Status symbols are transient. As Sheryl Connelly, Ford’s resident futurist who tracks global consumer trends for the automaker, said, "There was a time when cars were the quintessential status symbols" — signs of freedom and independence. Now they're just something we use to get from place to place. A necessity, if you will … like a cell phone. 

Learning Opportunities

The A-List

Brian Solis, a principal analyst at Altimeter Group, a research firm focused on disruptive technology, as well as an author and blogger, has a vision of the future that involves shared experiences – the tweets, blogs, posts, comments, photos and reviews that customers share in this age of connectivity.

But when asked whether he foresees a possibility that some people will simply reach the point of too much connectivity, he replied thoughtfully, "Maybe. This one is hard — it gets into the psychology of why you use technology and what in it you value." 

One of the great buzzwords of our time is authenticity. Everyone claims to want it. But can you find that on social media? Or are the "authentic" selves we represent simply personas of the people we dream of being? A little funnier, smarter, sexier, more interesting …
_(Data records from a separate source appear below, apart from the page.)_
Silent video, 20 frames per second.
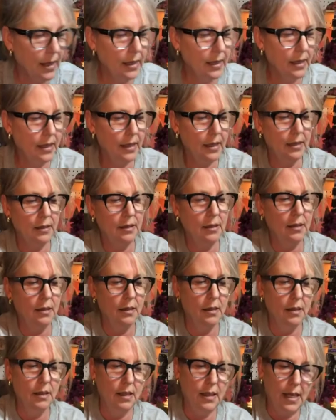did it,
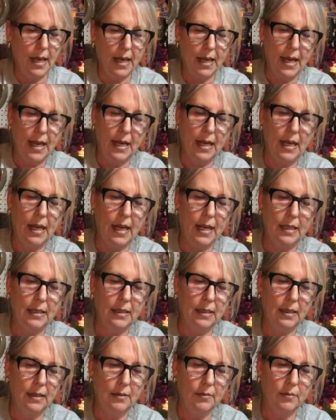I kind of liked
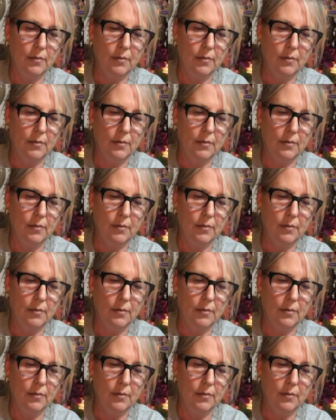it.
Some people claim constant connections make them anxious — there is pressure to always know what is happening, in the world and among friends. And there are the related issues of availability — do you always want everyone to know whether you are nearby and available — and anonymity  — sometimes it's just nice to be invisible.
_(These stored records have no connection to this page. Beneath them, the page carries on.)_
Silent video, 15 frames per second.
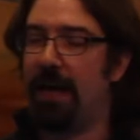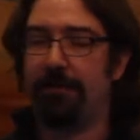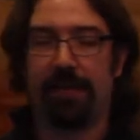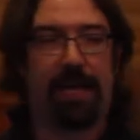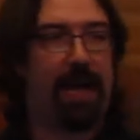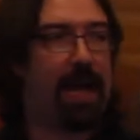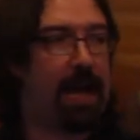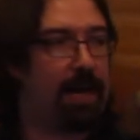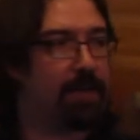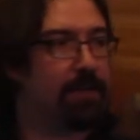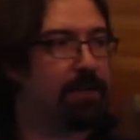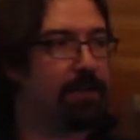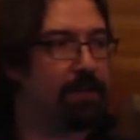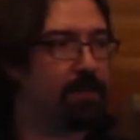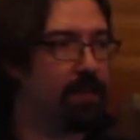have a
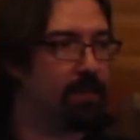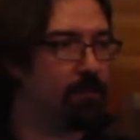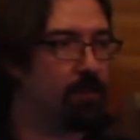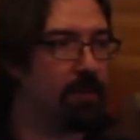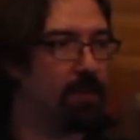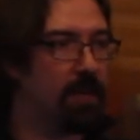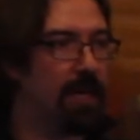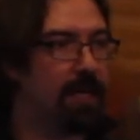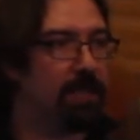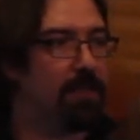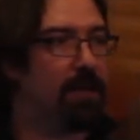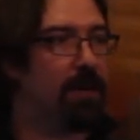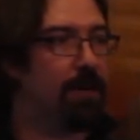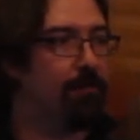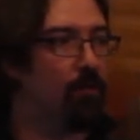cache that says what the
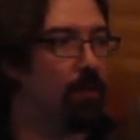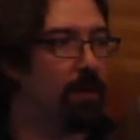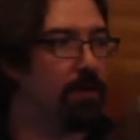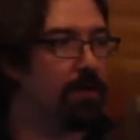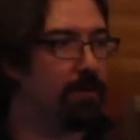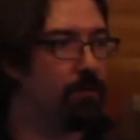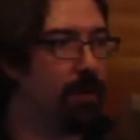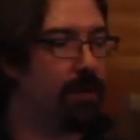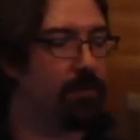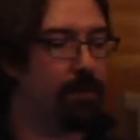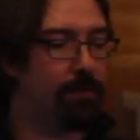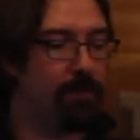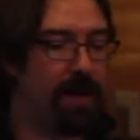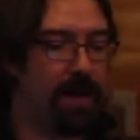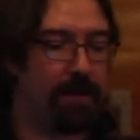last type was and whether
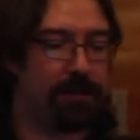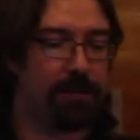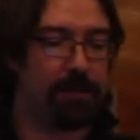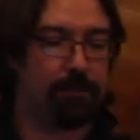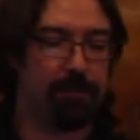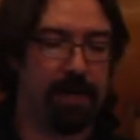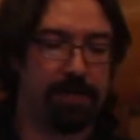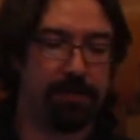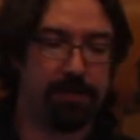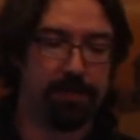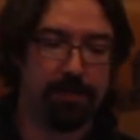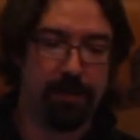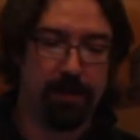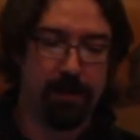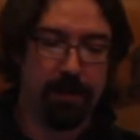it
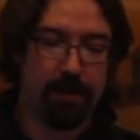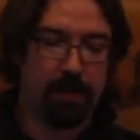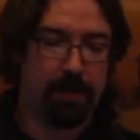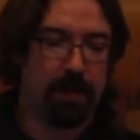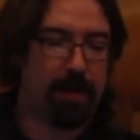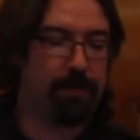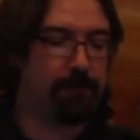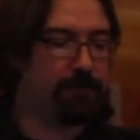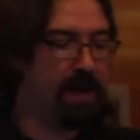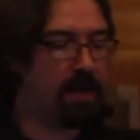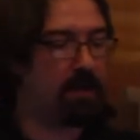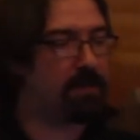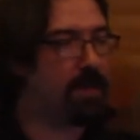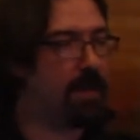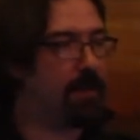matches. Uh,
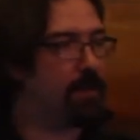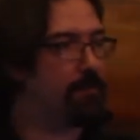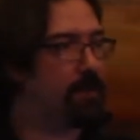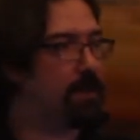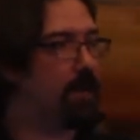invalidate it if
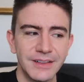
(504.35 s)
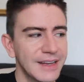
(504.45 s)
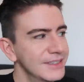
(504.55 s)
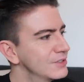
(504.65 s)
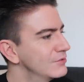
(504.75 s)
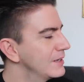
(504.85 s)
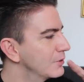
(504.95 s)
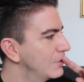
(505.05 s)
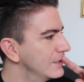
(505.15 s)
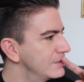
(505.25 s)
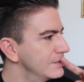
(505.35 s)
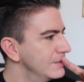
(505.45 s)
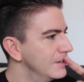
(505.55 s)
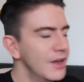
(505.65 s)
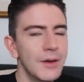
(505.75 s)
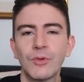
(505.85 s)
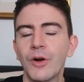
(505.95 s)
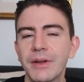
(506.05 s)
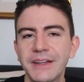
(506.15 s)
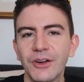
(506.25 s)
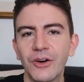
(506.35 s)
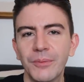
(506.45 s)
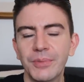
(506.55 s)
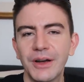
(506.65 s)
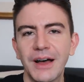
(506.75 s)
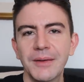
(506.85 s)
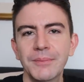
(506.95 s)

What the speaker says: That is the real question. Probably not, but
A 25-year-old woman told me she has carried a cell phone since she was in sixth grade. "It gives me a certain feeling of safety and peace of mind," she explained. "But sometimes I just want to be alone, really alone."

The word she used: "Unencumbered."

Fast Forward

Are we rushing to become totally connected at what future generations will perceive as recklessness? Some people think so. Hiam Einhorn, CEO of EZ Technologies, worries about radiation levels from cell phone use, noting that no long-term studies currently exist to definitively answer the question of whether cell phone radiation causes brain cancer. As a story in the Washington Times noted:

There is an unnerving possibility that the physical damage from electromagnetic radiation may go the route of cigarettes; a strong socio/political aggressive industry interfering with evidence until millions are addicted and many get deadly ill."

It's a hard habit to break, apparently. Remember that iPhone that went through the washing machine? After several days in a tomb of uncooked rice, my daughter decided to give it a closer look. She turned it on with both curiosity and trepidation.

And guess what? It worked. 

It may be harder to remain disconnected than we ever dreamed.